Pour le moment pas un seul cas de Coronavirus n’a été détecté dans les 187 prisons du pays. Mais l’administration pénitentiaire semble sur le pied de guerre : une note détaillée a été envoyée la semaine dernière aux directeurs de prison, préconisant de prévoir plusieurs cellules individuelles dédiées à l’accueil de détenus malades. Pas de suppression de parloirs pour la majorité des détenus, cette suppression de droits ne concernant que les personnes infectées pendant une période de 14 jours.

Que ce soit du côté des organisations humanitaires de surveillance des droits humains en prison, de celui des groupes de familles d’incarcérés ou chez les syndicats de matons, on s’interroge sur les possibilités pratiques pour mettre en œuvre un tel programme.

« Avec les taux de surpopulation carcérale, on voit mal comment l’administration pénitentiaire va pouvoir libérer des cellules individuelles si le virus se propageait en détention », s’étonne François Bes, de l’Observatoire international des prisons (OIP), dans les colonnes de 20 Minutes. « Ca va être compliqué », abonde le secrétaire général du SNP FO, Emmanuel Baudin. « Ils veulent libérer des étages entiers en prévention. Mais, concrètement, ça veut dire qu’il va falloir entasser des matelas dans d’autres cellules », poursuit-il. Avec 71 710 prisonniers pour 61 105 places d’après les derniers chiffres du ministère, soit un taux de surpopulation de 17%, les centres de détention français sont effectivement à peine moins engorgés que leurs homologues italiens.

D’après le protocole, les nouveaux arrivants qui seraient de retour d’une zone à risque peuvent être placés en quatorzaine au sein de la prison. Placés en cellule individuelle, les parloirs pourront leur être interdits, à eux et à eux seuls, le temps de la quatorzaine.

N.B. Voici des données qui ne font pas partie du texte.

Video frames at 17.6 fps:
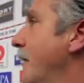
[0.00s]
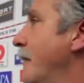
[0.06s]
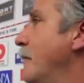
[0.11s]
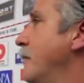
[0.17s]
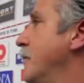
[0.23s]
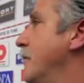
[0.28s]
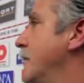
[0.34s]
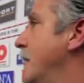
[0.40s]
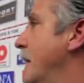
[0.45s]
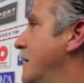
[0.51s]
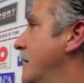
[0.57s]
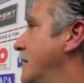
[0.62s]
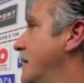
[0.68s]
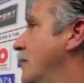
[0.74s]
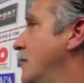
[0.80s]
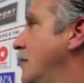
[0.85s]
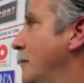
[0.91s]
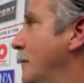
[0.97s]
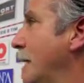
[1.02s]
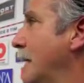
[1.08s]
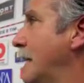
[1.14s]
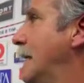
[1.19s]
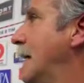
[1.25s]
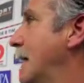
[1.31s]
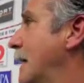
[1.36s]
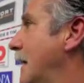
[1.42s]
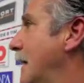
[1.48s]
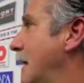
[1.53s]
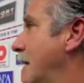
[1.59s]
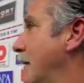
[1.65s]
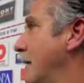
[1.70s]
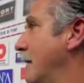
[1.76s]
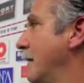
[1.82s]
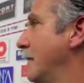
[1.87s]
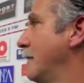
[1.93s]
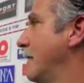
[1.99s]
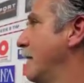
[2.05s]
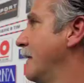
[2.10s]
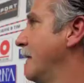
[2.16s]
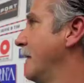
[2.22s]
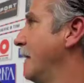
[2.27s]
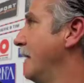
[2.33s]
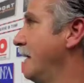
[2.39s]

hanno Fulgani, hanno tenuto Tacchina Carla, eh, cioè,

La présidente du syndicat « Pour la protection et le respect des prisonniers » (PPRP), Lydia Trouvé développe : « On sait que c’est déjà compliqué pour les détenus de bénéficier de soins corrects quand ils ont la grippe, alors avec le coronavirus… On craint le pire » Le Poing documentait en octobre 2018 le cas d’un prisonnier atteint par une balle policière avant son incarcération à Perpignan, et qui n’a pu bénéficier de soins adaptés malgré la gravité de son état !

Le traitement en détention pose pour Emmanuel Badin, du syndicat SNP-FO, des difficultés : « La plupart des établissements ont un système de ventilation commun à tous les étages, donc ce n’est pas vraiment un confinement ».Ce qui va à l’encontre de tous les conseils de lutte contre le Coronavirus donnés par le ministère de la Santé dans son guide méthodologique pour les établissements médico-sociaux !

Une troisième note détaillée doit être diffusée dans le courant de la semaine aux directeurs et personnels de prisons. Et les représentants syndicaux des matons devaient rencontrer aujourd’hui jeudi 12 mars la ministre de la Justice.